Dans l’étape de démarrage que constitue notre plan triennal, nous commencerons à élever notre taux d’accumulation, mais il n’est pas encore possible de lui faire atteindre un niveau suffisant. C’est pourquoi, une partie de nos investissements seront réalisés, grâce aux concours de pays amis, mais il nous faut préparer rapidement le remplacement de ces concours extérieurs par notre accumulation nationale : c’est là une de nos tâches essentielles.
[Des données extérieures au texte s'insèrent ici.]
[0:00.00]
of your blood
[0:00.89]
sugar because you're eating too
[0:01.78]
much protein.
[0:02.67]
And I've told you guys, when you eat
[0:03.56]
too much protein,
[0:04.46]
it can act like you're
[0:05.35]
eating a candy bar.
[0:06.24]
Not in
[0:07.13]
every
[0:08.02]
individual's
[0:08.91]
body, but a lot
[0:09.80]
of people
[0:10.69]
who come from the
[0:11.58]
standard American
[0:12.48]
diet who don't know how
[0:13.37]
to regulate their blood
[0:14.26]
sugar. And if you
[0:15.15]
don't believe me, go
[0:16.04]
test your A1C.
La modernisation de l’agriculture apparut dans ce pays essentiellement rural comme le premier moyen de parvenir à ces buts. Mais par modernisation, on entendait d’abord réorganisation sociale par multiplication des coopératives. Cinq cents coopératives agricoles de production (C.A.P.) étaient prévues dès le premier Plan. Elles devaient grouper les producteurs d’un village, de manière à réaliser des collectivités équilibrées disposant de multiples productions, bénéflciant d’une commercialisation régularisee et d’une mécanisation progressivement accrue. Elles devaient exclure toute création d’une bourgeoisie agricole. Dans les plus brefs délais seraient mises à la disposition des villages, des petites machines facilement transportables, actionnées soit à la main, soit par de petits moteurs diesel, soit par des barrages construits par les villageois. Plus tard, seraient fabriqués des batteuses, des concasseurs de riz, des décortiqueuses, des pressoirs et filtres à huile de palmiste, des charrettes, des brouettes.
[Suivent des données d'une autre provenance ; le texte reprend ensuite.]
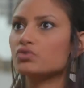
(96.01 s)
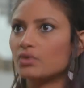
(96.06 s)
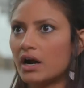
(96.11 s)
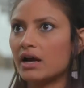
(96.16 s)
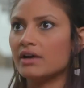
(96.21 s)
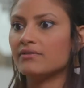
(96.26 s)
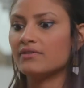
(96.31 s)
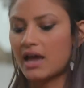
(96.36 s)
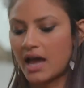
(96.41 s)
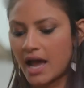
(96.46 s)

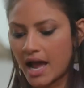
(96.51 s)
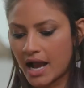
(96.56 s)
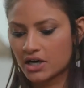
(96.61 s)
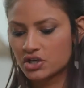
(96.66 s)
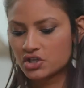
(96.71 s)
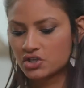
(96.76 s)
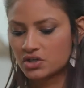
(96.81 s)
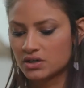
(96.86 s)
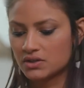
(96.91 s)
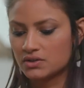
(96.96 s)
drive
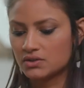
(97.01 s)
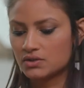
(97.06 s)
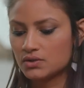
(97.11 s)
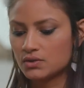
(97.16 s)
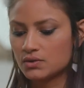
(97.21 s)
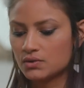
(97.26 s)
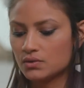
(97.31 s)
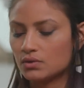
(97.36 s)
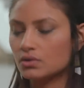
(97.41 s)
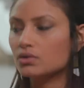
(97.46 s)
action
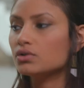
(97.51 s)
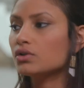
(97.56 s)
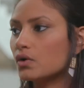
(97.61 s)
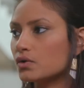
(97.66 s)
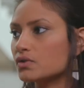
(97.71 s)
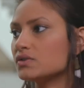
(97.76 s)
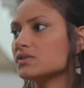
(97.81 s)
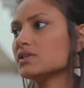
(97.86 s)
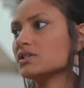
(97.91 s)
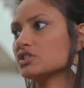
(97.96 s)
to
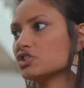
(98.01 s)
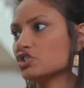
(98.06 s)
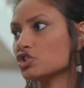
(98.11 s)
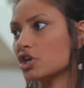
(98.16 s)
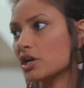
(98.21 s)
close this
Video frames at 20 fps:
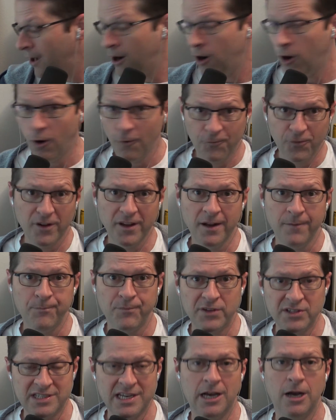Hopefully
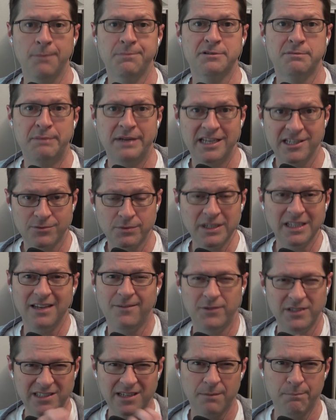this helps, because really,
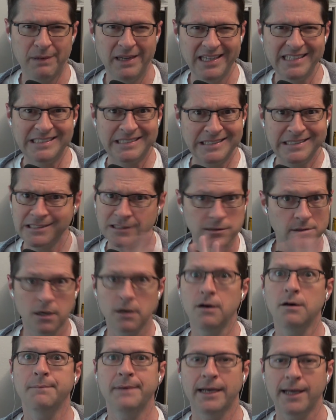if we start paying attention,
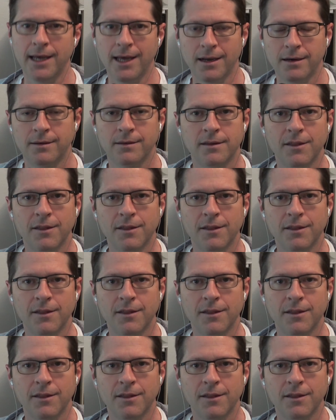oh my God,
L’organisation interne était démocratique, et la répartition du produit se ferait en fonction du travail fourni. La création en serait d’ailleurs progressive. Dans une première étape, l’entraide mutuelle serait élargie, puis seraient créés des champs collectifs, qui peu à peu couvriraient toutes les superficies cultivables à l’exception des tapades c’est-à-dire des jardins familiaux. On espérait ainsi que malgré la liberté d’adhésion, la transformation du monde rural n’en serait pas moins profonde. L’exemple serait donné par des centres régionaux de modernisation rurale (C.M.R.) et des centres nationaux de production agricole (C.N.P.A.) : ils constitueraient autant de secteurs pilotes qui auraient en outre l’avantage de fournir le surplus de production indispensable pour l’achat du matériel, pour l’échange et le remboursement des crédits consentis par les pays étrangers.
En même temps, le plan prévoyait un début d’industrialisation par la multiplication et la déconcentration régionale d’entreprises industrielles moyennes. Il s’agissait surtout d’industries agricoles : soit fabriques d’outils, de charrettes, soit rizeries, fabriques de jus de fruits, de tapiocas, huileries de palme, d’arachide, savonneries, usines de bananes séchées et de farine, de cigarettes, d’ananas, abattoirs. Accessoirement des industries diverses étaient envisagées, meubles en bois, ustensiles de cuisine, clous, mécaniques légères, plastique.
Outre les réformes de structures qui donnaient au secteur d’Etat et au secteur coopératif un rôle dominant, le plan reposait sur un système de prix qui devait étre utilisé comme instrument d’accumulation nationale. Les denrées de première nécessité seraient fixées au prix le plus bas pour améliorer le niveau de vie de la masse. Les biens d’équipement seraient fixés à leur prix de revient. Quant aux autres produits, ils seraient vendus avec une marge bénéficiaire retenue par l’Etat et qui serait calculée de manière à permettre l’épargne publique prévue dans le plan.